Finalmente, debemos tener presente que esta medida solo está prevista para los cargos a quienes se les acusa de haber estado integrados o relacionados con la comisión de delitos de terrorismo y de rebelión, que siempre implican el uso de violencia; dos formas delictivas que resultan especialmente lesivas, para la sociedad y para la convivencia pacífica, conductas que entrañan un desafío a la esencia misma del Estado democrático.

Todo ello me lleva a la conclusión de que el precepto en realidad lo que hace es delimitar un requisito «en negativo» para mantenerse en el ejercicio de un cargo público; no encontrarse en prisión provisional por ser una persona integrada o relacionada con una banda armada, terrorista o por rebeldía.

Cuando un cargo se encuentra en esta situación deja de ser esencial para el sistema democrático al que, precisamente, pretende destruir.

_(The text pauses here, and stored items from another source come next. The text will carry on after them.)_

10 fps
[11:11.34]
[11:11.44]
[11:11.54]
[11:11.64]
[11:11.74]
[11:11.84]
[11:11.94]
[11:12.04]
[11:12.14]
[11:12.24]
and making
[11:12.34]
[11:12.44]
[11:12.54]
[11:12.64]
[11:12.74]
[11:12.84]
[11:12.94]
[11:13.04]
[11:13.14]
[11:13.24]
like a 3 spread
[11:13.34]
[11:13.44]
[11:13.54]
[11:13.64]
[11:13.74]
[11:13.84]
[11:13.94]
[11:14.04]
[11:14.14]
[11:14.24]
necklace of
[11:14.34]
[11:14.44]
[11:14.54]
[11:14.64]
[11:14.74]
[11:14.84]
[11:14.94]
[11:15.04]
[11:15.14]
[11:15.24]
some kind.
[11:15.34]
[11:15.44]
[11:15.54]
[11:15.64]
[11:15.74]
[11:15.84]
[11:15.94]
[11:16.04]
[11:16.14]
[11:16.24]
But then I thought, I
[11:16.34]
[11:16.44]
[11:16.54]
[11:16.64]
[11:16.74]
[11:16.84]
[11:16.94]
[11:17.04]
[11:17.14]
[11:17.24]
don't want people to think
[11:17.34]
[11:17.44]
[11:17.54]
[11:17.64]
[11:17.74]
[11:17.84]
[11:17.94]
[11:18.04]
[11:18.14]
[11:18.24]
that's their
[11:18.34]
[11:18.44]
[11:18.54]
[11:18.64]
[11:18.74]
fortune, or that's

Pero además se rompe el vínculo que le une con el electorado en su conjunto, por lo que se esfuma el respeto que todos los ciudadanos se merecen del cargo cuando; no hay democracia que soporte el uso sistemático de acciones violentas o intimidatorias hacia las personas (sean muchas o pocas) como instrumento para alcanzar un fin político.

Se mantiene el derecho fundamental, el derecho de la persona a participar en los asuntos públicos. La decisión del Juez no puede acabar con este derecho a no ser que se dicte una Sentencia condenatoria. Hasta tal punto el derecho permanece intacto que la persona suspendida de su cargo en función en virtud del artículo 384 bis puede asumir otro cargo distinto, presentarse a unas nuevas elecciones o ser reelegido.

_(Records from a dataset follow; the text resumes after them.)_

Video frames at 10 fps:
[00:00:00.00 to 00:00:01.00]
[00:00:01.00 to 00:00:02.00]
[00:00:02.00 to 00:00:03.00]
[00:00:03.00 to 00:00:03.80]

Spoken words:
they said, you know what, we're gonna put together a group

Nada impide, por tanto, que quien se encuentre en esta situación quiera seguir ostentando ejerciendo su derecho, mantenerse como representante pese a su situación procesal y el asombro de gran parte de la sociedad

En este caso, no puedo evitar pensar en otra romántica frase de película «Ojalá supiera como desengancharme de ti», de Brokeback Mountain.